For most cases, you just need to use the above minimalist job.yaml with following four properties:

  1. workspace, It is the local directory where your source code resides.
  2. job, It is the running entry command which will be executed as the job entry point.
  3. bootstrap, It is the bootstrap shell command which will be executed before running entry commands.
  4. computing, It is the computing resource configuration for your job.

Fully loaded Job.yaml

Below is job.yaml loaded with all properties.

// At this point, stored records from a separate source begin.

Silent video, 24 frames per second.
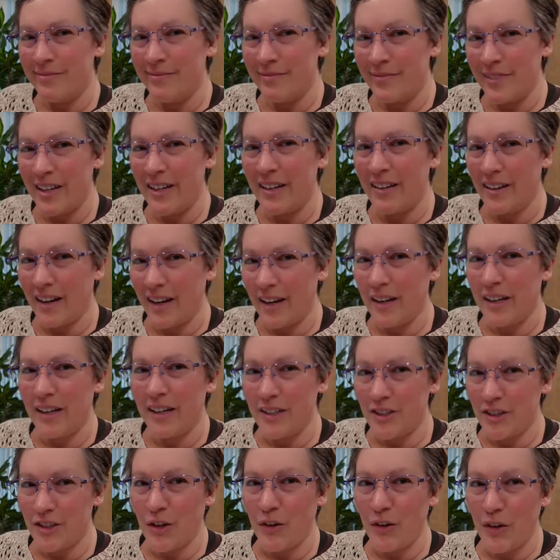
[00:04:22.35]
then I'm going to
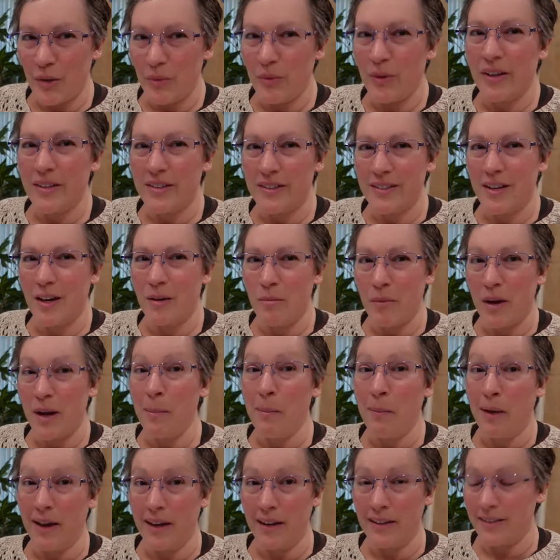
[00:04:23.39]
show you what's on my
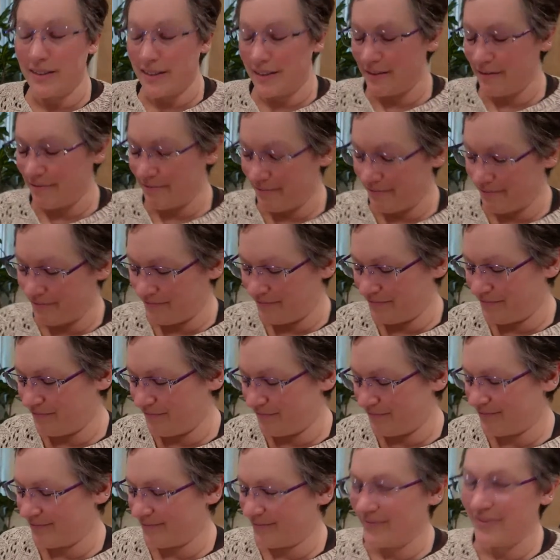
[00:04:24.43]
mind.
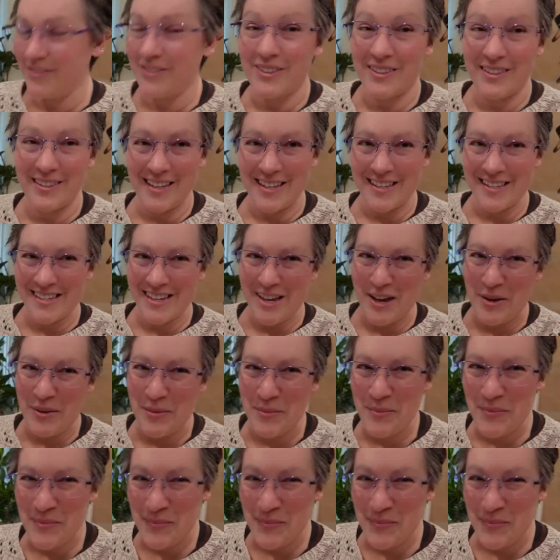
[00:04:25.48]
Let's go.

You can use it as a reference to create your own job.yaml tailored to your specific needs.

job.yaml
fedml_env:
project_name:

# Local directory where your source code resides.
# It should be the relative path to this job yaml file or the absolute path.
# If your job doesn't contain any source code, it can be empty.
workspace: hello_world

# Running entry commands which will be executed as the job entry point.
# If an error occurs, you should exit with a non-zero code, e.g. exit 1.
# Otherwise, you should exit with a zero code, e.g. exit 0.
# Support multiple lines, which can not be empty.
job: |
echo "Hello, Here is the launch platform."
echo "Current directory is as follows."
pwd
python hello_world.py

# Bootstrap shell commands which will be executed before running entry commands.
# Support multiple lines, which can be empty.
bootstrap: |
pip install -r requirements.txt
echo "Bootstrap finished."

computing:
minimum_num_gpus: 1 # minimum # of GPUs to provision

# max cost per hour of all machines for your job.
# E.g., if your job are assigned 2 x A100 nodes (8 GPUs), each GPU cost $1/GPU/Hour, "maximum_cost_per_hour" = 16 * $1 = $16
maximum_cost_per_hour: $1.75

allow_cross_cloud_resources: false # true, false
device_type: GPU # options: GPU, CPU, hybrid
resource_type: A100-80G # e.g., A100-80G, please check the resource type list by "fedml show-resource-type" or visiting URL: https://tensoropera.ai/accelerator_resource_type

job_type: train # options: train, deploy, federate
framework_type: fedml # options: fedml, deepspeed, pytorch, general

# train subtype: general_training, single_machine_training, cluster_distributed_training, cross_cloud_training
# federate subtype: cross_silo, simulation, web, smart_phone
# deploy subtype: none
job_subtype: general_training

# Running entry commands on the server side which will be executed as the job entry point.
# Support multiple lines, which can not be empty.
server_job: |
echo "Hello, Here is the server job."
echo "Current directory is as follows."
pwd

# If you want to use the job created by the MLOps platform,
# just uncomment the following three, then set job_id and config_id to your desired job id and related config.
#job_args:
# job_id: 2070
# config_id: 111

# If you want to create the job with specific name, just uncomment the following line and set job_name to your desired job name.
#job_name: cv_job

# If you want to pass your API key to your job for calling TensorOpera APIs, you may uncomment the following line and set your API key here.
# You may use the environment variable FEDML_RUN_API_KEY to get your API key in your job commands or scripts.
#run_api_key: my_api_key

# If you want to use the model created by the MLOps platform or create your own model card with a specified name,
# just uncomment the following four lines, then set model_name to your desired model name or set your desired endpoint name
#serving_args:
# model_name: "fedml-launch-sample-model" # Model card from MLOps platform or create your own model card with a specified name
# model_version: "" # Model version from MLOps platform or set as empty string "" which will use the latest version.
# endpoint_name: "fedml-launch-endpoint" # Set your end point name which will be deployed, it can be empty string "" which will be auto generated.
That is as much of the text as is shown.